Task statement
What you return must match the listing below character for character, minus any pictures.
━━━ Data to examine ━━━
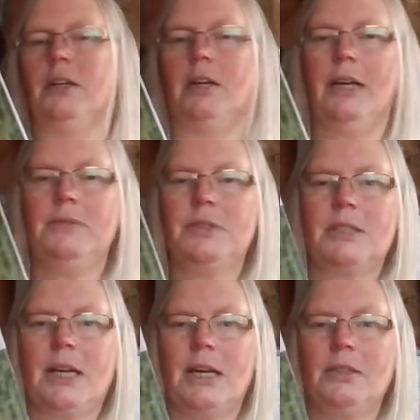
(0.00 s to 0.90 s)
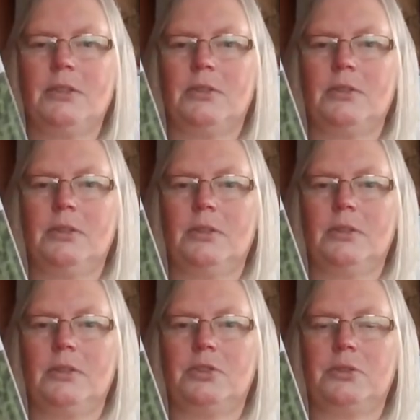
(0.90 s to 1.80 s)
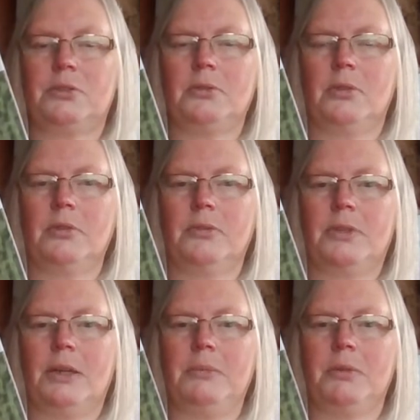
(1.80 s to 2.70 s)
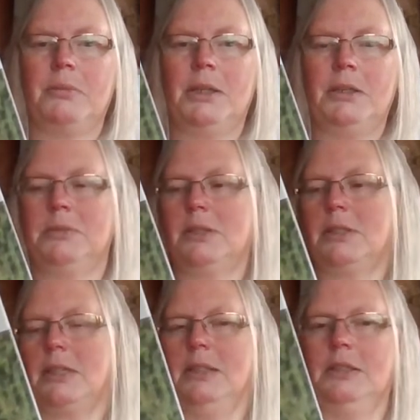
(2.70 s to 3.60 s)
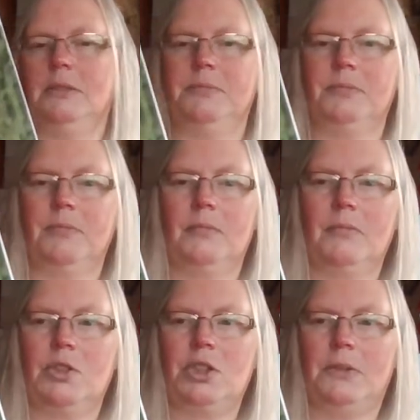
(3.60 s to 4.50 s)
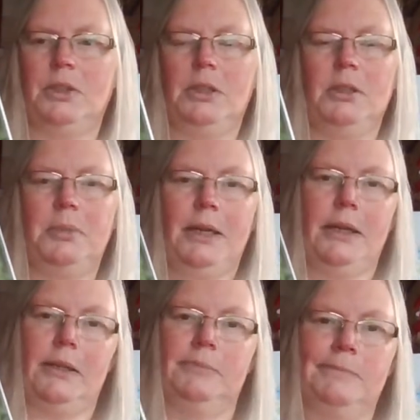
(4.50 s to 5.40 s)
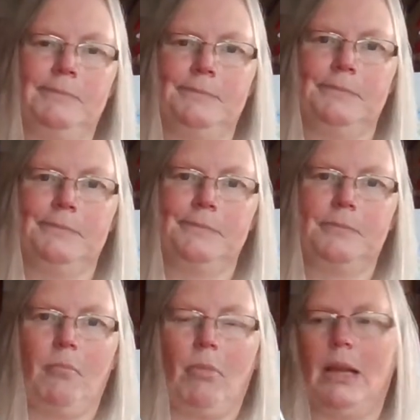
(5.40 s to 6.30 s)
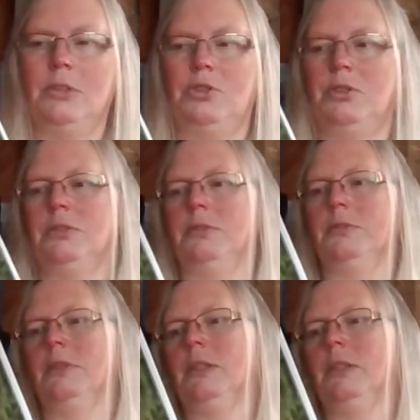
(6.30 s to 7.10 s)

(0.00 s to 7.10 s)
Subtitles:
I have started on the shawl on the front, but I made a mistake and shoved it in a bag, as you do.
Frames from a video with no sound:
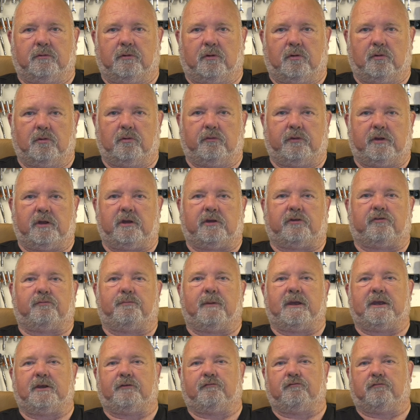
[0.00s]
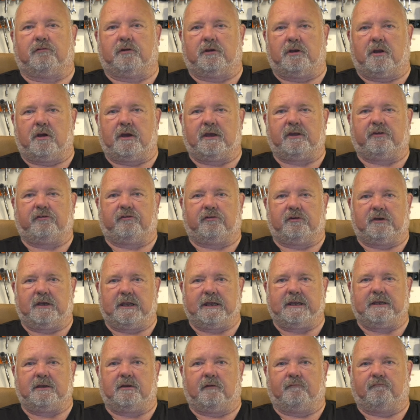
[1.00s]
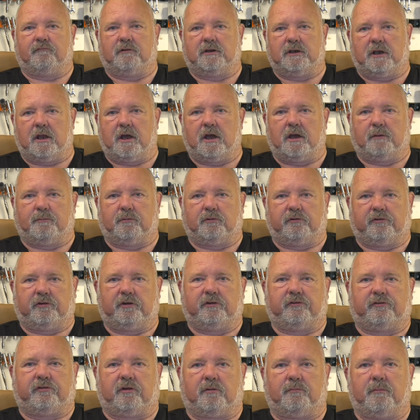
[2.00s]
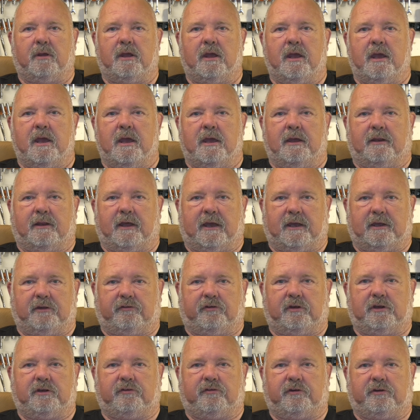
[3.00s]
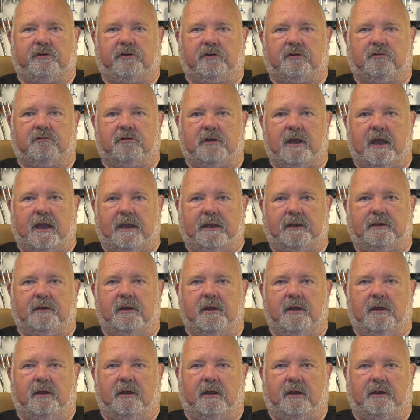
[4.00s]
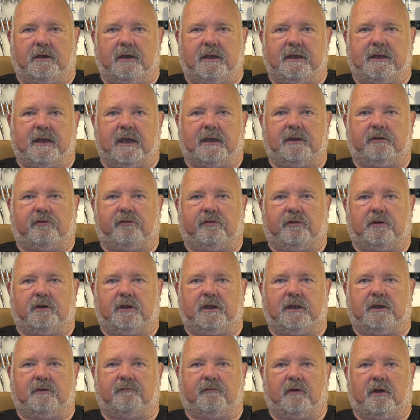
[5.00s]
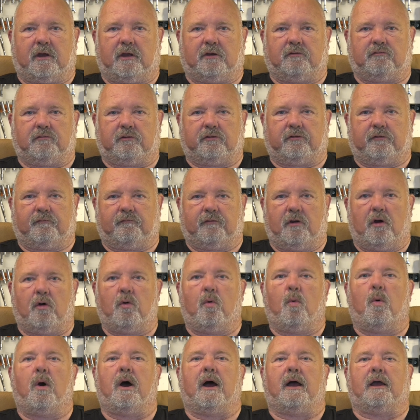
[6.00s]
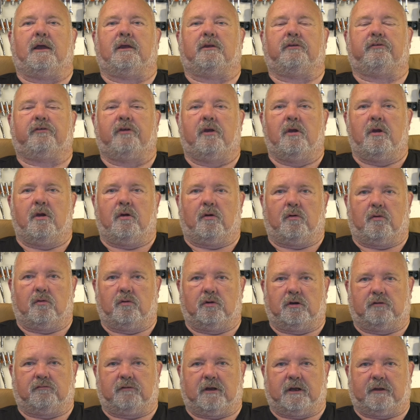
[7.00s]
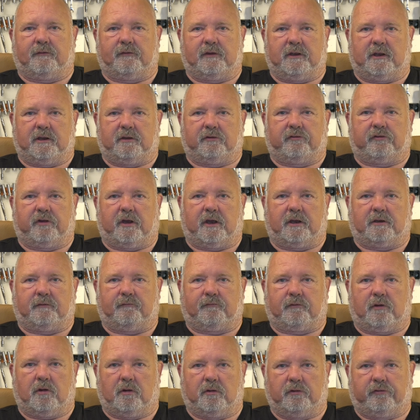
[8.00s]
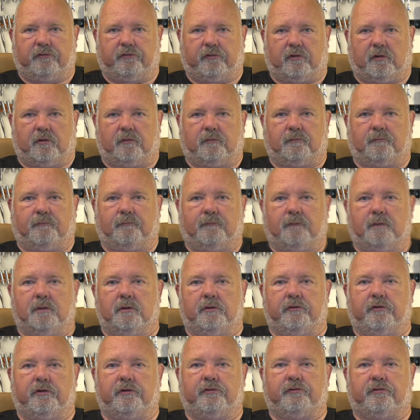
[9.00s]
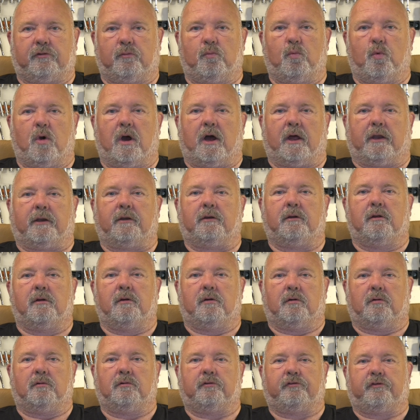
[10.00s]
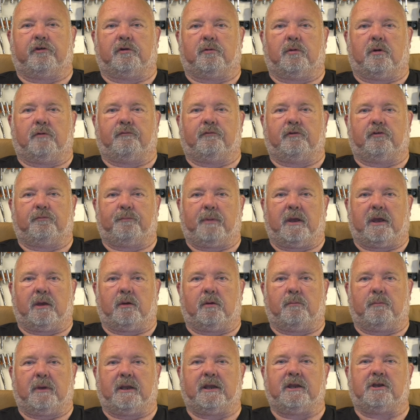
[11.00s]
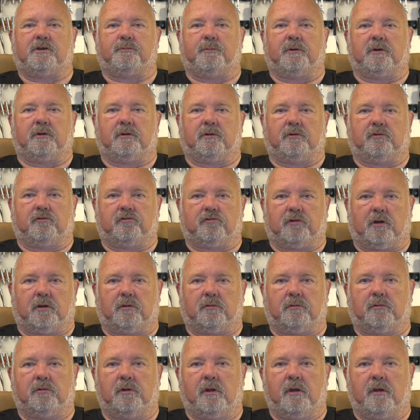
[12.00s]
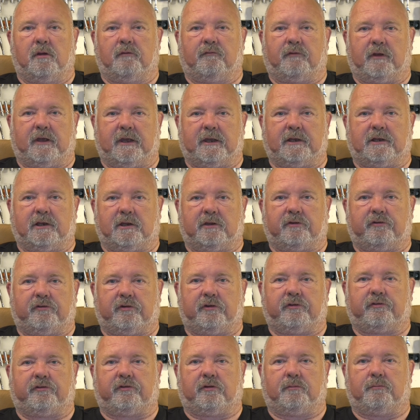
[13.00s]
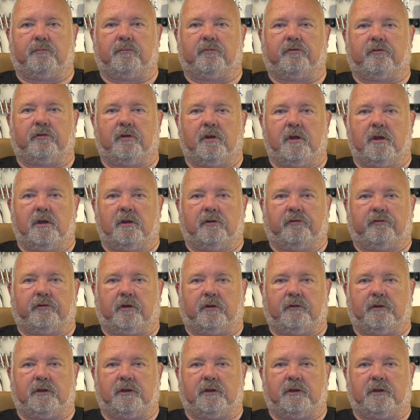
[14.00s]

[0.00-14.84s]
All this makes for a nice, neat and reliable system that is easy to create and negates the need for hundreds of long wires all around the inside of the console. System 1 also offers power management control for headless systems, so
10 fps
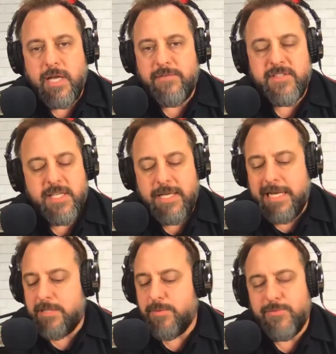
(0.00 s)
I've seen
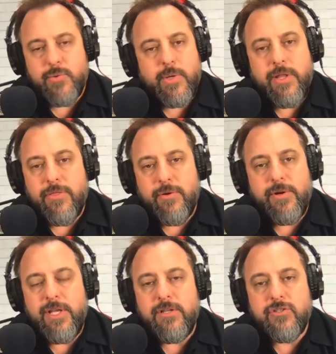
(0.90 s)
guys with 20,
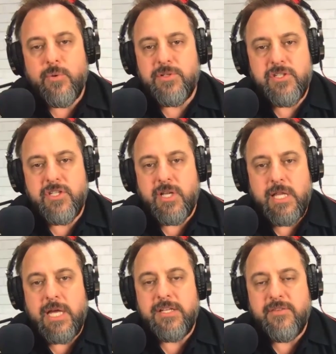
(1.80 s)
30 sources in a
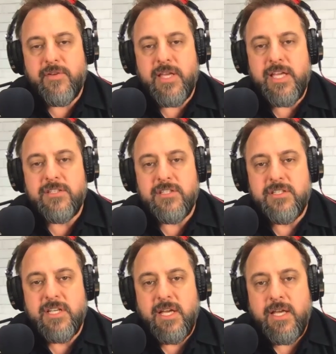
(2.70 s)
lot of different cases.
━━━
Result for this exercise
(0.00 s to 0.90 s)
(0.90 s to 1.80 s)
(1.80 s to 2.70 s)
(2.70 s to 3.60 s)
(3.60 s to 4.50 s)
(4.50 s to 5.40 s)
(5.40 s to 6.30 s)
(6.30 s to 7.10 s)

(0.00 s to 7.10 s)
Subtitles:
I have started on the shawl on the front, but I made a mistake and shoved it in a bag, as you do.
Frames from a video with no sound:
[0.00s]
[1.00s]
[2.00s]
[3.00s]
[4.00s]
[5.00s]
[6.00s]
[7.00s]
[8.00s]
[9.00s]
[10.00s]
[11.00s]
[12.00s]
[13.00s]
[14.00s]

[0.00-14.84s]
All this makes for a nice, neat and reliable system that is easy to create and negates the need for hundreds of long wires all around the inside of the console. System 1 also offers power management control for headless systems, so
10 fps
(0.00 s)
I've seen
(0.90 s)
guys with 20,
(1.80 s)
30 sources in a
(2.70 s)
lot of different cases.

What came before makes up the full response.